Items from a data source
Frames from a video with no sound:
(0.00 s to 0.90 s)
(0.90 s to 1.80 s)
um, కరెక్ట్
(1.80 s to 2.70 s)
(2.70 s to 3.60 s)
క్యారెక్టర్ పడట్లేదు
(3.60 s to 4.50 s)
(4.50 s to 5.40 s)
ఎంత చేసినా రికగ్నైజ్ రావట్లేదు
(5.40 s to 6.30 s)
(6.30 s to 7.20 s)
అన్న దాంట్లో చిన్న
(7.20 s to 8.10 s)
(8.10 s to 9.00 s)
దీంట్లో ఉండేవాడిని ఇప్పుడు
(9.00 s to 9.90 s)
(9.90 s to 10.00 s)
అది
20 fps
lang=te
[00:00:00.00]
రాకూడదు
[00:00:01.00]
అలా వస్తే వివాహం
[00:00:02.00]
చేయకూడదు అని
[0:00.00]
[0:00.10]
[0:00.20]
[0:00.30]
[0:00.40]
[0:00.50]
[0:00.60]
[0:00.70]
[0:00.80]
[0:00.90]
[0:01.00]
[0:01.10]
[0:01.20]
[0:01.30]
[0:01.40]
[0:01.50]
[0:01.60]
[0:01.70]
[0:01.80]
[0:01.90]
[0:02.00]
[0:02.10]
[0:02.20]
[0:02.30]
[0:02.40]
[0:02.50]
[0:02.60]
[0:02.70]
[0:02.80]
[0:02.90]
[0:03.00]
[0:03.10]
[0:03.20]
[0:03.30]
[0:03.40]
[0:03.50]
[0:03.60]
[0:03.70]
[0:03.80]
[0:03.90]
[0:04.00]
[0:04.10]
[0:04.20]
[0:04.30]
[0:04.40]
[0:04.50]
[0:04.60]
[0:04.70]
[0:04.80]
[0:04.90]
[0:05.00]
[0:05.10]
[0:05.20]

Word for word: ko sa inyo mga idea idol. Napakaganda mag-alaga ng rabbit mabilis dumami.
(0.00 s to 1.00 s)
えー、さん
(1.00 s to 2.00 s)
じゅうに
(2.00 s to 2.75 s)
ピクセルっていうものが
* * *
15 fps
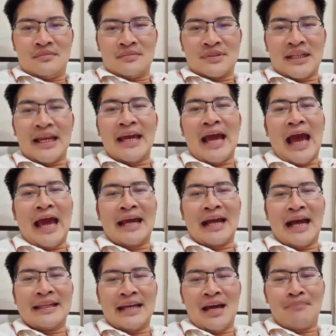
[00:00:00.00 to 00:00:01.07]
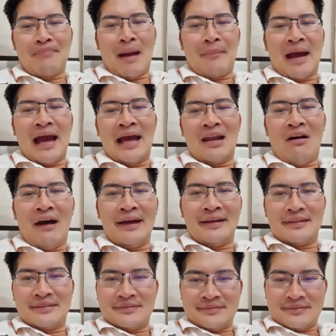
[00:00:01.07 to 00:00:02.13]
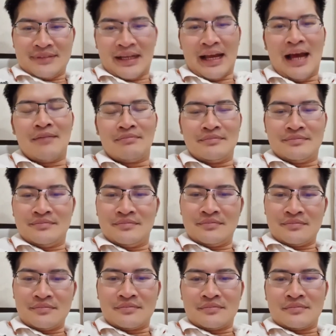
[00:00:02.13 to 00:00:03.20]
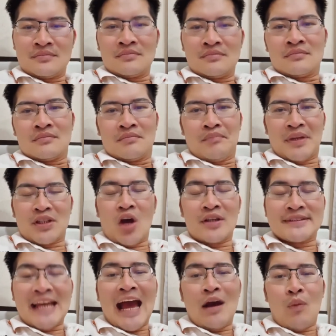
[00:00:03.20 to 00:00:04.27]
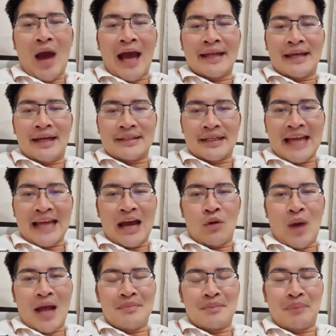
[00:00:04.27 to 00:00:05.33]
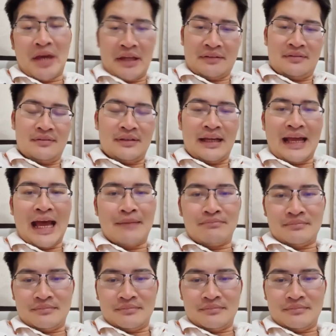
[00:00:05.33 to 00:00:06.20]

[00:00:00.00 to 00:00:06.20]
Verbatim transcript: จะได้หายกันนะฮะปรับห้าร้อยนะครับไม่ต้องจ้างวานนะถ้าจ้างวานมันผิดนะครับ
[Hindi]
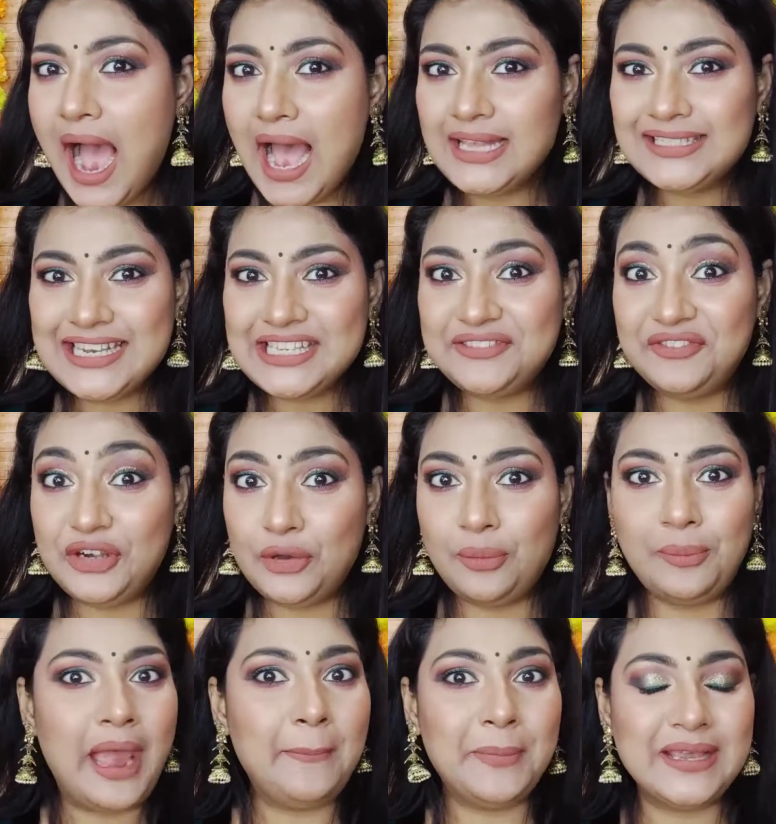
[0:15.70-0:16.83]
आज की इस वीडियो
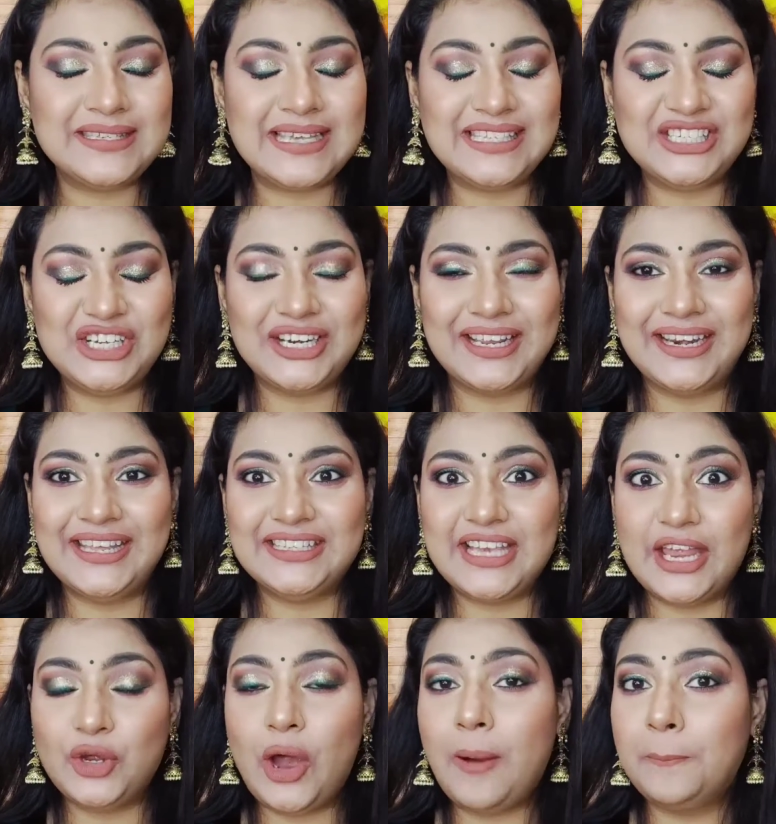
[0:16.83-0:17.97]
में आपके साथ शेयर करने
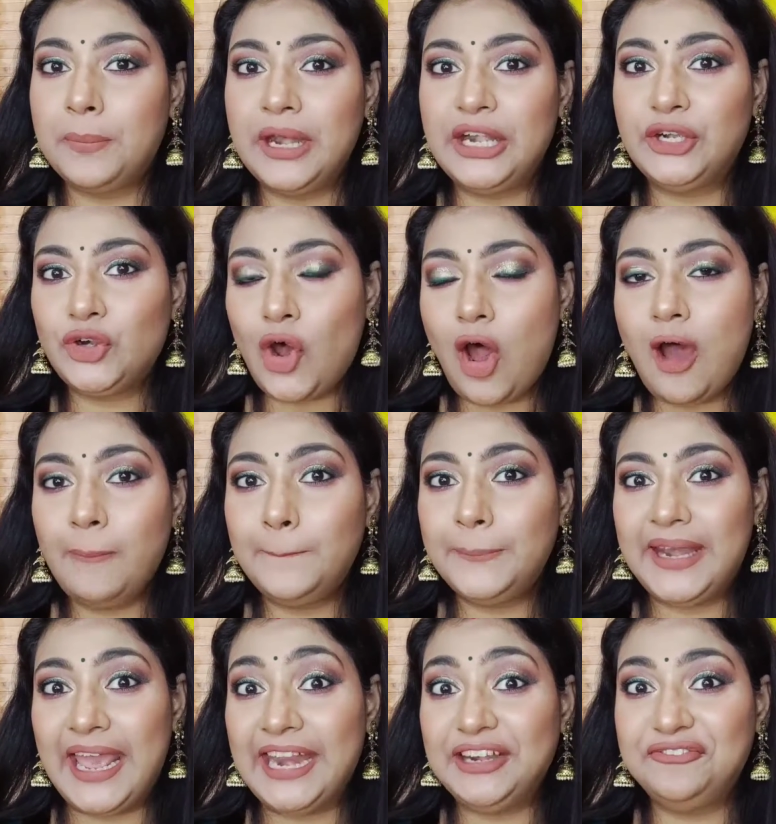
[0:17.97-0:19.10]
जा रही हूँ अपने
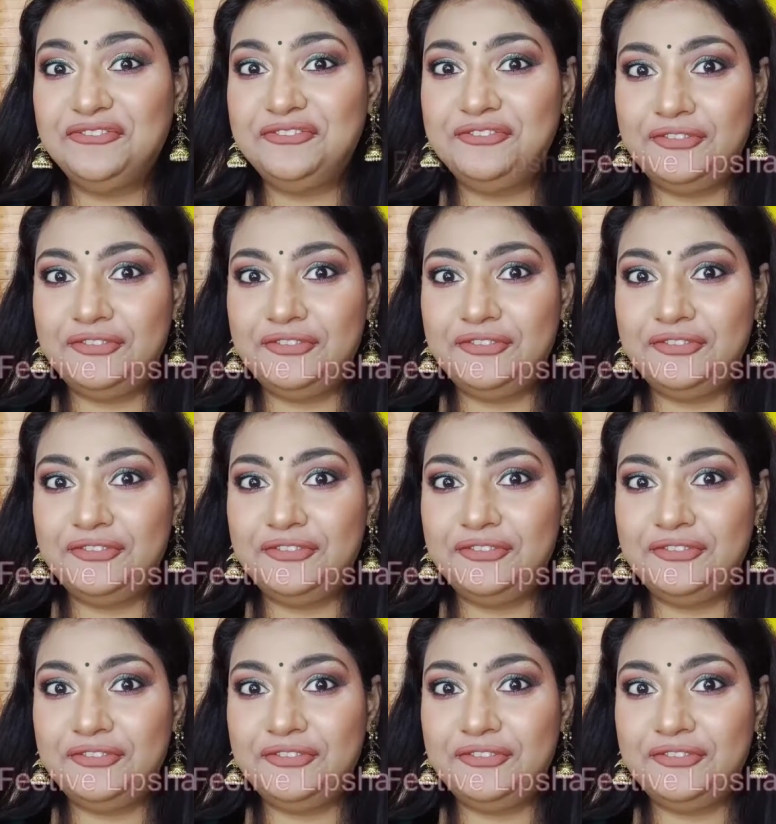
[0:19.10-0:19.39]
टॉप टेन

**What to work on**
Scan the lines above for "Frames from a" and for "(7.20 s to 8.10 s)". Repeat exactly the line holding each of them and every line in between.

**Written answer**
Frames from a video with no sound:
(0.00 s to 0.90 s)
(0.90 s to 1.80 s)
um, కరెక్ట్
(1.80 s to 2.70 s)
(2.70 s to 3.60 s)
క్యారెక్టర్ పడట్లేదు
(3.60 s to 4.50 s)
(4.50 s to 5.40 s)
ఎంత చేసినా రికగ్నైజ్ రావట్లేదు
(5.40 s to 6.30 s)
(6.30 s to 7.20 s)
అన్న దాంట్లో చిన్న
(7.20 s to 8.10 s)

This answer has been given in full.